_TASK DIRECTIONS:_
Please copy each line below that contains the word "frames".

_RECORDS:_
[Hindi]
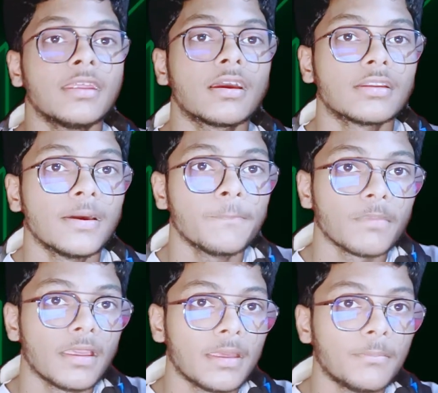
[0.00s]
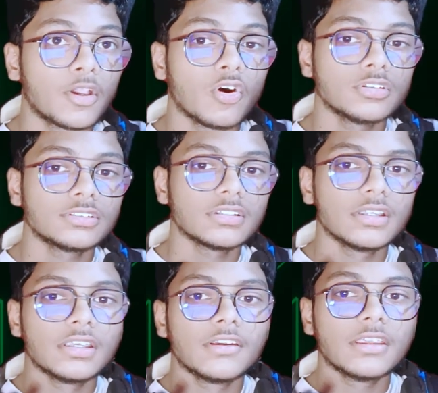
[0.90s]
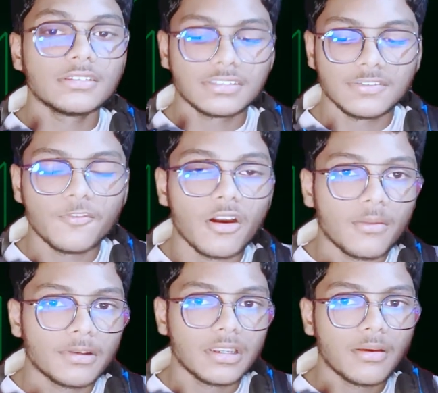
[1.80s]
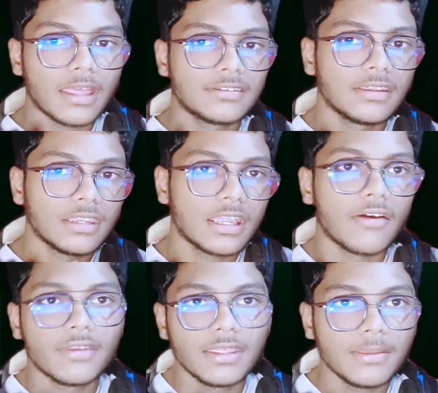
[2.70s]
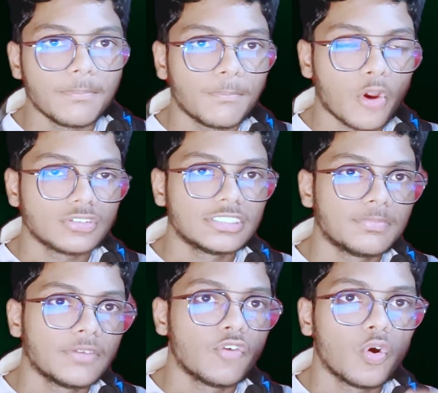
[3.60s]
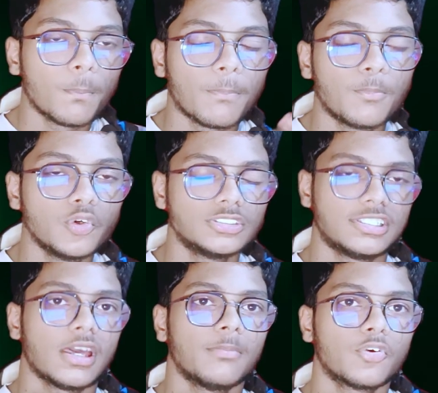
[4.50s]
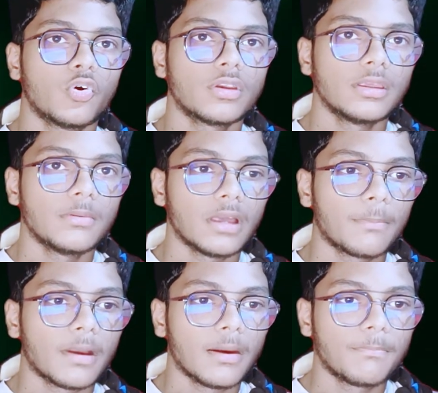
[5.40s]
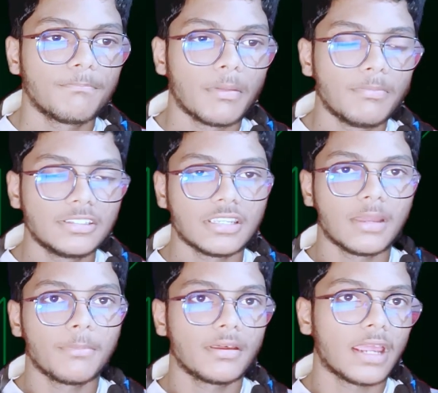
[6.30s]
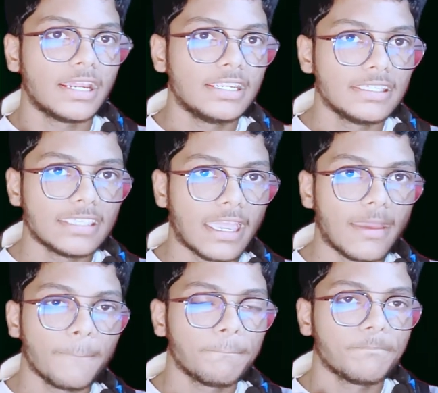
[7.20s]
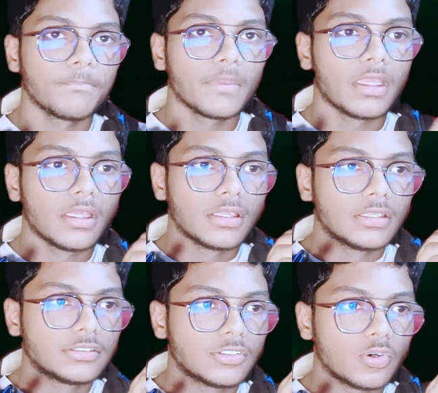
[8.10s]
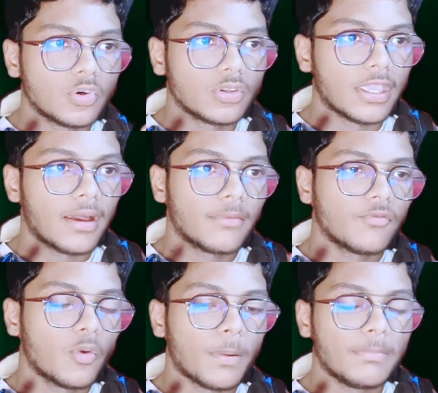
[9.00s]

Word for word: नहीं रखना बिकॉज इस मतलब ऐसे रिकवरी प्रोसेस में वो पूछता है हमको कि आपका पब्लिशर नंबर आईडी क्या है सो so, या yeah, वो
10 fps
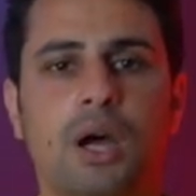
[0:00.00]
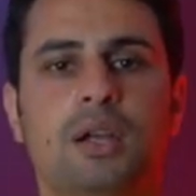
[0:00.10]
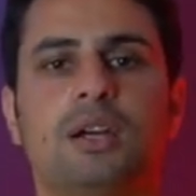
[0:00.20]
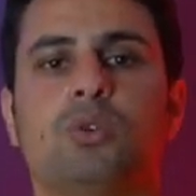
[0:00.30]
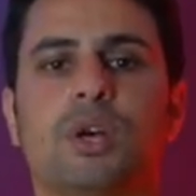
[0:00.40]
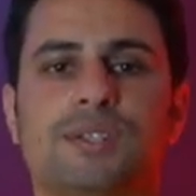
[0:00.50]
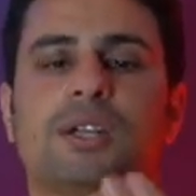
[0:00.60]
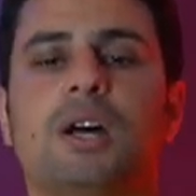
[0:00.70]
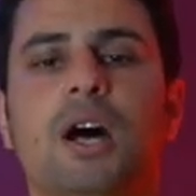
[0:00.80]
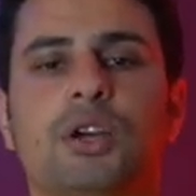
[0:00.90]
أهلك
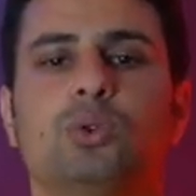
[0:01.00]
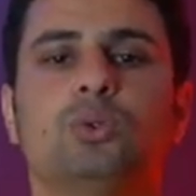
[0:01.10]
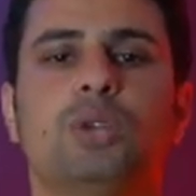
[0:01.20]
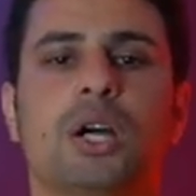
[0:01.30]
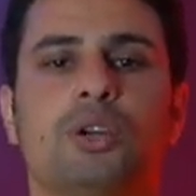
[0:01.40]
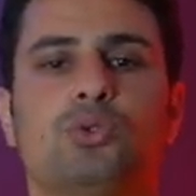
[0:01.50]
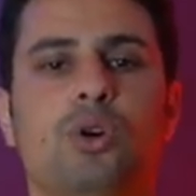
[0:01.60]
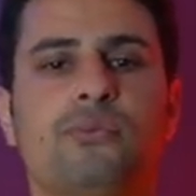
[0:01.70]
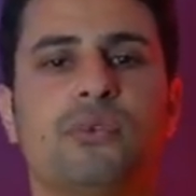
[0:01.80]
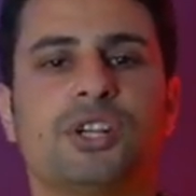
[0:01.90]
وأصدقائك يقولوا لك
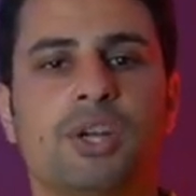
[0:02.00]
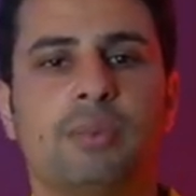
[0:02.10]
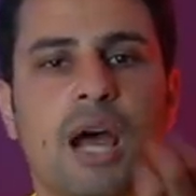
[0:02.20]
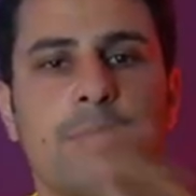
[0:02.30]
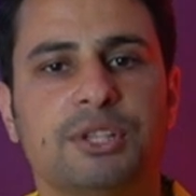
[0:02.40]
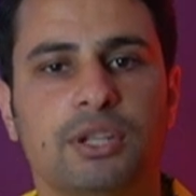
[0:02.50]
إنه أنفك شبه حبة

---

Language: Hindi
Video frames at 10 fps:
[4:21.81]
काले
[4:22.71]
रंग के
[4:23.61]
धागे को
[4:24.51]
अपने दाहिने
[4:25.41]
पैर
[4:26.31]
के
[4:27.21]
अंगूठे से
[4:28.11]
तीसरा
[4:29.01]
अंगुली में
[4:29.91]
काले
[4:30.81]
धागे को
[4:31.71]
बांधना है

* * *

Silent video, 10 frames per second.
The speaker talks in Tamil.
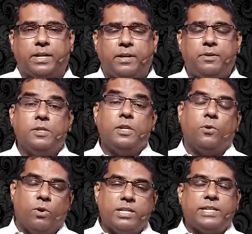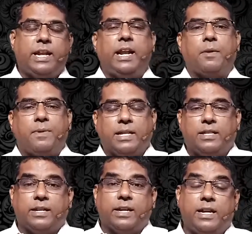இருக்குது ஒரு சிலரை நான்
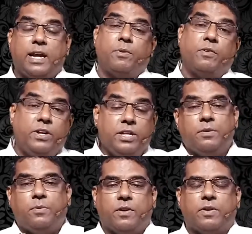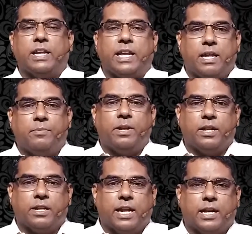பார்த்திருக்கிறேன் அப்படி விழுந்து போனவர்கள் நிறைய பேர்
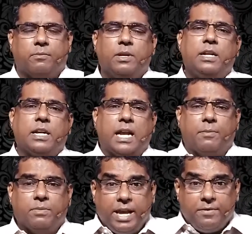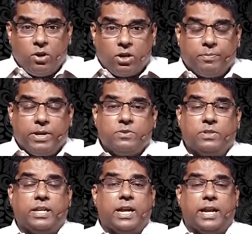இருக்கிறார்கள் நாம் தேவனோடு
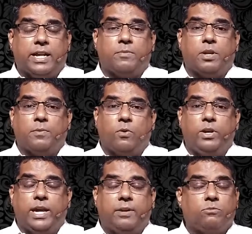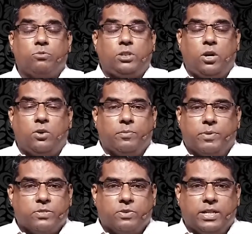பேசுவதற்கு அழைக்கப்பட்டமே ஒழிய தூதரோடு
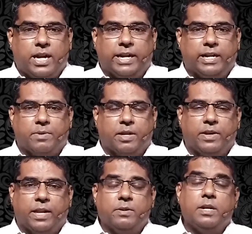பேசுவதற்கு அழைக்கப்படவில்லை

_RESPONSE AREA:_
Video frames at 10 fps:
Silent video, 10 frames per second.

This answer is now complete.